A Data Scientist who can reskill five others is more valuable to the business. The hiring plan no longer involves bringing in external talent. The Data Science Mentor’s value is optimized. Five employees’ values are optimized.
Measuring Capabilities as Part of Business Valuations
ELV models allow a company to put a tangible value on their workforce. The business can justify spend based on objective ROI. Google, among others, are acquiring companies for their talent. They can calculate the cost of buying the company is lower than the cost to hire that talent in a traditional way. Essentially, the company’s valuation is capability based as well as revenue/IP/customer/etc. based.
ELV models create a new asset to be added to the balance sheet, talent value. Labor costs are their only representation right now. There should also be a line for workforce value. Part of the guidance for share price needs to include the trajectory of that value.
Decisions about employees are strategic. That is obvious while also difficult to quantify and support. The data is there but it is not actionable in its raw form. The ELV model creates a roadmap to align reskilling with the strategy roadmap.
Force reductions happen organically. Rapid downsizes from eliminating business units, product lines, or staff due to automation can become controlled draw downs. As those capabilities lose business value, the ELV model will recommend reskilling well in advance. The model does not wait until the capability’s value becomes negative. It begins recommending reskilling at the beginning of the value slide. It also reskills downstream talent to manage that process.
From an employee decision making standpoint, they can watch the value of their capabilities increase or decrease over time. There is a perception that becoming better in your current role creates job security. Many employees do not see a layoff coming and an ELV model can change that.
Model Driven Evaluation and Career Cycles
ELV models create a career cycle and cadence. Learn, apply, train. Career performance metrics are supported by annual performance reviews. Time (duration) to reskill. Quality of application. Quality of mentorship.
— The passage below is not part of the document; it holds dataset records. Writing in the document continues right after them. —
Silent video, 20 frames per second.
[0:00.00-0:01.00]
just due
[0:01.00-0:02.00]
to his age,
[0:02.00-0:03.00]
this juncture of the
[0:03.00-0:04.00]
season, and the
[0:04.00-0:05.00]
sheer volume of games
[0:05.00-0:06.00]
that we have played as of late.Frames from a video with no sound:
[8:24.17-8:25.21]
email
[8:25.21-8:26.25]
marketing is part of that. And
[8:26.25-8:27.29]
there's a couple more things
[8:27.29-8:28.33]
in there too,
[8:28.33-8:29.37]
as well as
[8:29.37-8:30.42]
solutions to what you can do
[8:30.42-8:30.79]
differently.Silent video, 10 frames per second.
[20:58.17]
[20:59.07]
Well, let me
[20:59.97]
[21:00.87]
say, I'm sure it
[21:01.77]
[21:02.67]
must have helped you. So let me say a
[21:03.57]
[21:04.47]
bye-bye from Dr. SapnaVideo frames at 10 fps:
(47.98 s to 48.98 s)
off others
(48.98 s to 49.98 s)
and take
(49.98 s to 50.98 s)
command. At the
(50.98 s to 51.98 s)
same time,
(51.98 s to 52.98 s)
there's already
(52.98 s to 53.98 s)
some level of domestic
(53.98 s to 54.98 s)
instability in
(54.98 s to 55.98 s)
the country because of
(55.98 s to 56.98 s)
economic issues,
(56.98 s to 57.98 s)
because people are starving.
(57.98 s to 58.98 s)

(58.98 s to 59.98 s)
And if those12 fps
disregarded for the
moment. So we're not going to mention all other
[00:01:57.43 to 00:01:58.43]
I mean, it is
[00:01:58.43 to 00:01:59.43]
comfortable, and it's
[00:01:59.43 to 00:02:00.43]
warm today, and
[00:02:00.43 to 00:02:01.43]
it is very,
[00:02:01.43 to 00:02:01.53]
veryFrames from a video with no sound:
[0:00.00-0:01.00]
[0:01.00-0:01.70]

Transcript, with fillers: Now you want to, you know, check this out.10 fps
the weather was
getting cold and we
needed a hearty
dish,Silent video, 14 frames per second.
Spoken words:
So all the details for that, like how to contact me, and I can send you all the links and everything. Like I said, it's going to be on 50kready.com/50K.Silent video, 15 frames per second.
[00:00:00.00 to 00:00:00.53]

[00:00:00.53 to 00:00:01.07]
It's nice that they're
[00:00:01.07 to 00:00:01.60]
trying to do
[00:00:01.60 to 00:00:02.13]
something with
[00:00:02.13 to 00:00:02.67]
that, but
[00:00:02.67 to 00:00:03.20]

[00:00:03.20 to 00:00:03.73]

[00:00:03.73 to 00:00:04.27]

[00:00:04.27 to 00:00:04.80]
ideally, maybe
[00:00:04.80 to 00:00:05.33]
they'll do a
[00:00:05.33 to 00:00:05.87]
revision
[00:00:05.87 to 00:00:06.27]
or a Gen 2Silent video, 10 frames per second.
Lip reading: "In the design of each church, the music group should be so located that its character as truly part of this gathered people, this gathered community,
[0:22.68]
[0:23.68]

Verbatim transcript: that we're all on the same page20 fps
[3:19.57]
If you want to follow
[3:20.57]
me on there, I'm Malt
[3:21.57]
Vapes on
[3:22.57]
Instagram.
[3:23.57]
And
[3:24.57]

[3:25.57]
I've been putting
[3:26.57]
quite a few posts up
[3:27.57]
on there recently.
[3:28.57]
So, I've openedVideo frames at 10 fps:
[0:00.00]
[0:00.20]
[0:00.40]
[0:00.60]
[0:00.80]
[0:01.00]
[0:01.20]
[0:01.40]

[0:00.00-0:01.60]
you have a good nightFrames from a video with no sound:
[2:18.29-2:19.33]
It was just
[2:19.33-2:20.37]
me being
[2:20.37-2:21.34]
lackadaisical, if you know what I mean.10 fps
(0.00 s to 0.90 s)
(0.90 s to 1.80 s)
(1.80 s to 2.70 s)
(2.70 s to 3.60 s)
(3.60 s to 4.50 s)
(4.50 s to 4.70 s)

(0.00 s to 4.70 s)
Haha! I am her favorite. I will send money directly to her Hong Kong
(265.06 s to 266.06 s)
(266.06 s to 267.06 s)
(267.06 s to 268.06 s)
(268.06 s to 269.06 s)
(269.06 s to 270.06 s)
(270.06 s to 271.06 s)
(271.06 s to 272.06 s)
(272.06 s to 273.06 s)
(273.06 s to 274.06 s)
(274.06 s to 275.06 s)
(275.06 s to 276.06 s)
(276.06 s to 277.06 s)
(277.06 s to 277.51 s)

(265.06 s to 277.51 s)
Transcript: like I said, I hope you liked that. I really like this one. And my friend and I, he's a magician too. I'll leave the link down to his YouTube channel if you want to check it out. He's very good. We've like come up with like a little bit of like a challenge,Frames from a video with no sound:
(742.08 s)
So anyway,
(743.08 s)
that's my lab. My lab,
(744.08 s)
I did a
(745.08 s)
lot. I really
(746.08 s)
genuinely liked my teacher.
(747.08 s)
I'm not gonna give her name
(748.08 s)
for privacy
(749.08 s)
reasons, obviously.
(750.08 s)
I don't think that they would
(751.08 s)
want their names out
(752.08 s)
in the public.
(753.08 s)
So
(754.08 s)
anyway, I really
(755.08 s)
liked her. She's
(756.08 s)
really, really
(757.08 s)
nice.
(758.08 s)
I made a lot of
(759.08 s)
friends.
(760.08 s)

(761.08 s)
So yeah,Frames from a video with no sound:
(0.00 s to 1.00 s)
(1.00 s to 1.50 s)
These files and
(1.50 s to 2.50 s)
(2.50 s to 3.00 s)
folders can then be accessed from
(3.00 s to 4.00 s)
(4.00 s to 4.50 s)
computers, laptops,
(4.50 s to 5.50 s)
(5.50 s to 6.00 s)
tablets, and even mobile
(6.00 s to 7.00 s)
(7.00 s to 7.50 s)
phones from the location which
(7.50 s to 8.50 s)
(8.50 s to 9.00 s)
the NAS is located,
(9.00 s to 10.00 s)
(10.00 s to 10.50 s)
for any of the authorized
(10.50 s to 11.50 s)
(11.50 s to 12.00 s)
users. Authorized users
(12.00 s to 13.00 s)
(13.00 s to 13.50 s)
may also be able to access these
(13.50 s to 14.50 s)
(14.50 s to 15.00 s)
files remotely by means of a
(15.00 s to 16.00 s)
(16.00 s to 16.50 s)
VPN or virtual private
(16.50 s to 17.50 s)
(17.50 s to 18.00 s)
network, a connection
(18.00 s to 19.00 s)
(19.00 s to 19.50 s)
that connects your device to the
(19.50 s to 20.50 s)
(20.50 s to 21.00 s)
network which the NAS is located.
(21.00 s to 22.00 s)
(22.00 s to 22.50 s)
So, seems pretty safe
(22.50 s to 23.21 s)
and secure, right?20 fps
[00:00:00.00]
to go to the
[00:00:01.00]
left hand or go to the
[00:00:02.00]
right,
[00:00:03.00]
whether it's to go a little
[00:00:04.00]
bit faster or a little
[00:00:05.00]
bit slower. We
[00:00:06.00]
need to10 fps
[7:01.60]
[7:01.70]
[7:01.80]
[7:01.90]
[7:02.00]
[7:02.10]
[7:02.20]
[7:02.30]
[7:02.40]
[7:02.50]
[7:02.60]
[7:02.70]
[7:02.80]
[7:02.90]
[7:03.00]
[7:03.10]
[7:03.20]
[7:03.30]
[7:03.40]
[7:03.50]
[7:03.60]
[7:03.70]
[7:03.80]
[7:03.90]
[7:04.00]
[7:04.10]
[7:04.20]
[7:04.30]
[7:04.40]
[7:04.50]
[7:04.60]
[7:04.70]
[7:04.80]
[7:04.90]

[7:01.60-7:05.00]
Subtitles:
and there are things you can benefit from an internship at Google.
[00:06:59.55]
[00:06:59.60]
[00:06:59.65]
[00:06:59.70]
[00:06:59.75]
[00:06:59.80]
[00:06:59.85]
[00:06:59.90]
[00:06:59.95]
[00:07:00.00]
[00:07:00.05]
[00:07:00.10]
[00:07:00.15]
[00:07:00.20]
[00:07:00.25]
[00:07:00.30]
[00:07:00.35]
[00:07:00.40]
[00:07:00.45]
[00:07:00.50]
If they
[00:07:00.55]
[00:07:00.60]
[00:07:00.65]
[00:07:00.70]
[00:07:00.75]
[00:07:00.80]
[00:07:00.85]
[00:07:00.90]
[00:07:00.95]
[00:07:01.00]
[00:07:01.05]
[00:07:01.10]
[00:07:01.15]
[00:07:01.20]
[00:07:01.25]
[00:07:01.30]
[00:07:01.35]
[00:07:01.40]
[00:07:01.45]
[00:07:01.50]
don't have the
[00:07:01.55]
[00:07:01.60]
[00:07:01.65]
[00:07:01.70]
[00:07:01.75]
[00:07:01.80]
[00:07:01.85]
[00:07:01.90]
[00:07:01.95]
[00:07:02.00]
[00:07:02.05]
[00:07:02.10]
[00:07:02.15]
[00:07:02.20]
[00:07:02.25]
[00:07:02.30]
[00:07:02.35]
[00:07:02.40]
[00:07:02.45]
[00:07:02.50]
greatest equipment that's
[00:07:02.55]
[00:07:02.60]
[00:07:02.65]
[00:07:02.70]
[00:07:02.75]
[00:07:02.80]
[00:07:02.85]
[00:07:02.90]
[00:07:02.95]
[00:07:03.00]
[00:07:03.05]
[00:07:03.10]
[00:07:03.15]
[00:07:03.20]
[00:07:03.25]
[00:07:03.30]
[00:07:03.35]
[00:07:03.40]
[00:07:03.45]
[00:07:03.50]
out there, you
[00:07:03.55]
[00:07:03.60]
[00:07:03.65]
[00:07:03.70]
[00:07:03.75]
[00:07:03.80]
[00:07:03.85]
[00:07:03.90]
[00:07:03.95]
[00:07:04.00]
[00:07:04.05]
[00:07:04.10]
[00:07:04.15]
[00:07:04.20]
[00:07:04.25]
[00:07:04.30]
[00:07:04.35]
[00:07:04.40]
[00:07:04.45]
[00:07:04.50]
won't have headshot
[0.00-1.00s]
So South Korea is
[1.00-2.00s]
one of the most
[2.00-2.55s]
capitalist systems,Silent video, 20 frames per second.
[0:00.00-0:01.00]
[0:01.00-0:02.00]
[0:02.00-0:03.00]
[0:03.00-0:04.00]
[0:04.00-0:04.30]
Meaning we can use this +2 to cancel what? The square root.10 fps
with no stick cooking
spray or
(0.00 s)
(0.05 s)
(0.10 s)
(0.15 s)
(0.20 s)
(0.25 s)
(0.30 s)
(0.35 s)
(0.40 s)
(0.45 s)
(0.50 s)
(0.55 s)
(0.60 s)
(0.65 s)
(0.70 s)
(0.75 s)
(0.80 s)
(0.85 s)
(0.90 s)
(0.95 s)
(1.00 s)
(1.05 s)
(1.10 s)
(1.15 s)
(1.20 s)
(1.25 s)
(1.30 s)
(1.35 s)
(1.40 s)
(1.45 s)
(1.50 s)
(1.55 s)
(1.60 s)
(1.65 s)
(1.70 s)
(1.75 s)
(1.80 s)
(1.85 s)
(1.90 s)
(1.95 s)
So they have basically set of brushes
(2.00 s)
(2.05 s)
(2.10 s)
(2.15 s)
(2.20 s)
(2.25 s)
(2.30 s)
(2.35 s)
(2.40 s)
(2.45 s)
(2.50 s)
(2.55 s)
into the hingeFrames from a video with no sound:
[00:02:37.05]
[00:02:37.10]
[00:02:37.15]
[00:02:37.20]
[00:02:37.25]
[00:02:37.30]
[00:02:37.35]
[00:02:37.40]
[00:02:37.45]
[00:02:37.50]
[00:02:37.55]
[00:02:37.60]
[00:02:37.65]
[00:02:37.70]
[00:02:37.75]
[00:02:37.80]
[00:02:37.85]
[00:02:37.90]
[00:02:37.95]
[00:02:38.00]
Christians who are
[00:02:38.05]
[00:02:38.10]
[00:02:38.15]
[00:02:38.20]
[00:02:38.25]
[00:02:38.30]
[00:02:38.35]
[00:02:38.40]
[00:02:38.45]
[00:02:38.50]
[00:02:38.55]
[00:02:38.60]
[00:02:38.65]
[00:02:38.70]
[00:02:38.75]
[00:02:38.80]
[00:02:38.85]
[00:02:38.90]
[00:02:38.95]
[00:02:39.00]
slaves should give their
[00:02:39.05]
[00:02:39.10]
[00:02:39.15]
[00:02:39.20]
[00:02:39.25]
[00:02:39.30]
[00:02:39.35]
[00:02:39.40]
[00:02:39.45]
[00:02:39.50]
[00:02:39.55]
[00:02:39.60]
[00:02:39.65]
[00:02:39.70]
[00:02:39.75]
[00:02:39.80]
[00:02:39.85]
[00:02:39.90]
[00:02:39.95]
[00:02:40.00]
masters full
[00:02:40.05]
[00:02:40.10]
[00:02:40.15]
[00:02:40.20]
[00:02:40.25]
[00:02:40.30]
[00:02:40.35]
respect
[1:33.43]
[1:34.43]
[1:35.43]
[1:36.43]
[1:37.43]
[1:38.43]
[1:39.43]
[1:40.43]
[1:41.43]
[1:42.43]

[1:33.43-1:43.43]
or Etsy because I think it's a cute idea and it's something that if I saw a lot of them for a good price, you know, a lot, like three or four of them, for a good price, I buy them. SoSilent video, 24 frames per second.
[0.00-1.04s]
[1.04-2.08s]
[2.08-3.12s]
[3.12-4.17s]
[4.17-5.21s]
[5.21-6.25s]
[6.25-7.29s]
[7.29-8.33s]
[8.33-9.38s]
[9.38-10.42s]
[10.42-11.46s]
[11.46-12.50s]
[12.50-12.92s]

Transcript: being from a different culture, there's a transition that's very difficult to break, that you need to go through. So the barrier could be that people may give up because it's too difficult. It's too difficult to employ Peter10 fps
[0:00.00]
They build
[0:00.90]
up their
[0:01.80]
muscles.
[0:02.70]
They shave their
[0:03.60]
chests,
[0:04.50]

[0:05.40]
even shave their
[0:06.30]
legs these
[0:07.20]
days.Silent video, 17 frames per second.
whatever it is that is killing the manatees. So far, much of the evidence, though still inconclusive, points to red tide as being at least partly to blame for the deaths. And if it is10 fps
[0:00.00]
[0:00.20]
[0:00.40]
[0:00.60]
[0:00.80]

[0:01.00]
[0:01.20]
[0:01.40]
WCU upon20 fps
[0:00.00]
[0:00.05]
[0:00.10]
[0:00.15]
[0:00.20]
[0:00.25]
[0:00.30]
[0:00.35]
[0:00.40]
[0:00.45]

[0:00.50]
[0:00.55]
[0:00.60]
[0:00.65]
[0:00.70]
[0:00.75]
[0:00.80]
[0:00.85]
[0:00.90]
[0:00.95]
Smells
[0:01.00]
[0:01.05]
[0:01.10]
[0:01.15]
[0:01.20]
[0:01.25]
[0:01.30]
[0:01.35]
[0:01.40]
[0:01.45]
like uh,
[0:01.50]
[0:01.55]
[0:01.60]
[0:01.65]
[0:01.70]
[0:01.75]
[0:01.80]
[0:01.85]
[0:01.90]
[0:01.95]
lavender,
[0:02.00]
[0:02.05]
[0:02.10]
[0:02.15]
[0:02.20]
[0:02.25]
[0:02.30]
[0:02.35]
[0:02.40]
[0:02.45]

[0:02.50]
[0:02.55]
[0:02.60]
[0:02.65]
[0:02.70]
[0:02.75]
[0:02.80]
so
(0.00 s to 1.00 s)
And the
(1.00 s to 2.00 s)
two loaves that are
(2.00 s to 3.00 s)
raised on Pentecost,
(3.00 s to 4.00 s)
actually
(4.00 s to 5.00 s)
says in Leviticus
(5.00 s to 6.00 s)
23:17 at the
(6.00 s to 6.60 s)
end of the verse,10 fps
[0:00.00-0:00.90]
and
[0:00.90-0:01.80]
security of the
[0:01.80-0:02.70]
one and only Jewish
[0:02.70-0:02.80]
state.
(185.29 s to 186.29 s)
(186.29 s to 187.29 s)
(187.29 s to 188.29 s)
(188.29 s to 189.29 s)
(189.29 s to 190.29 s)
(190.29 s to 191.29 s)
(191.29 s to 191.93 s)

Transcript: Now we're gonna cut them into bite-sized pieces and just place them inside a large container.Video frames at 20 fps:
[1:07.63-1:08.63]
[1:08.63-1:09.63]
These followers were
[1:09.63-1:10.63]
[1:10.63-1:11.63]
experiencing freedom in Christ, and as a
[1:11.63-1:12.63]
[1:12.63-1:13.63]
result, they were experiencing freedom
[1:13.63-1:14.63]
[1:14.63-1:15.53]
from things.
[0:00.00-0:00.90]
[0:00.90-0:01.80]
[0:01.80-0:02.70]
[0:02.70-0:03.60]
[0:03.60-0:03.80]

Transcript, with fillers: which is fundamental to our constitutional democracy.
The second point, quality of application is the traditional performance evaluation. It measures an individual’s ability to reskill. The performance evaluations for employees they mentor, measures their ability to mentor. The performance review is a predictor of future success in the other two phases. Again, it is layered and needs to be an input for the ELV model.
I cannot underemphasize the changes this shift will bring. A business can use ELV to migrate from a legacy to a modern business model. The concepts of dynamic business models and transient competitive advantage have been talked about academically. Machine learning can apply those concepts in a tangible way. ELV models are one part of that transformation.